Task item:
Give back each entry unchanged, minus pictures.

Supplied information:
'''
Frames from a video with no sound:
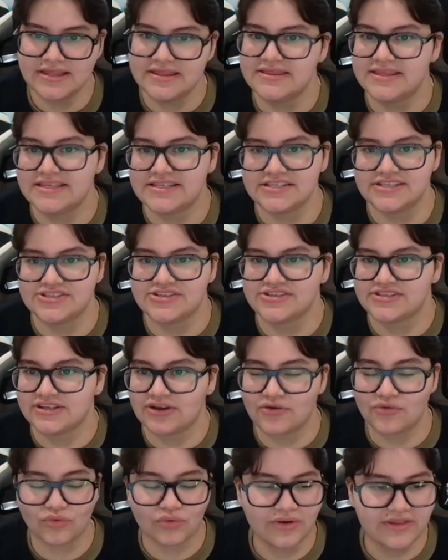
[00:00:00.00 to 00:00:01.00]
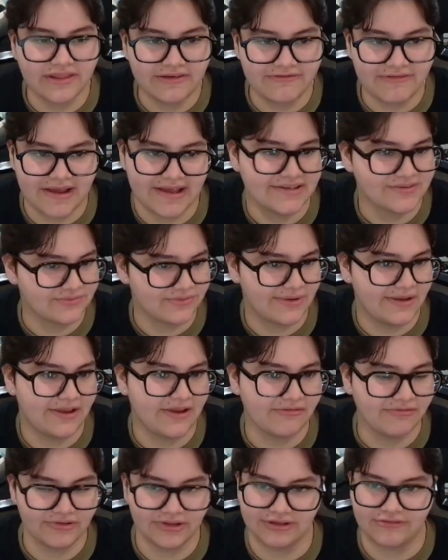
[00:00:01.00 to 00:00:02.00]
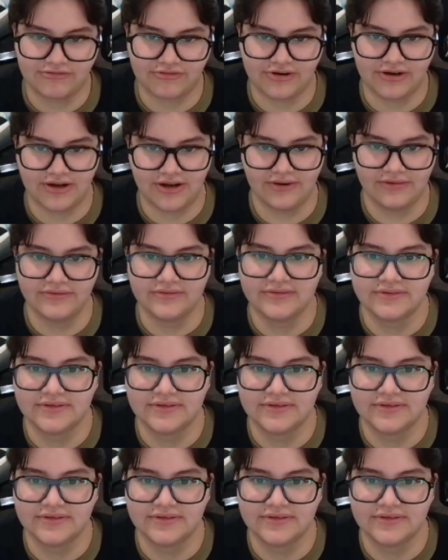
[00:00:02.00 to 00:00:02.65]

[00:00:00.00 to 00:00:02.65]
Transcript: This is just a really fast way of looking for a note.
'''
Your solution:
Frames from a video with no sound:
[00:00:00.00 to 00:00:01.00]
[00:00:01.00 to 00:00:02.00]
[00:00:02.00 to 00:00:02.65]

[00:00:00.00 to 00:00:02.65]
Transcript: This is just a really fast way of looking for a note.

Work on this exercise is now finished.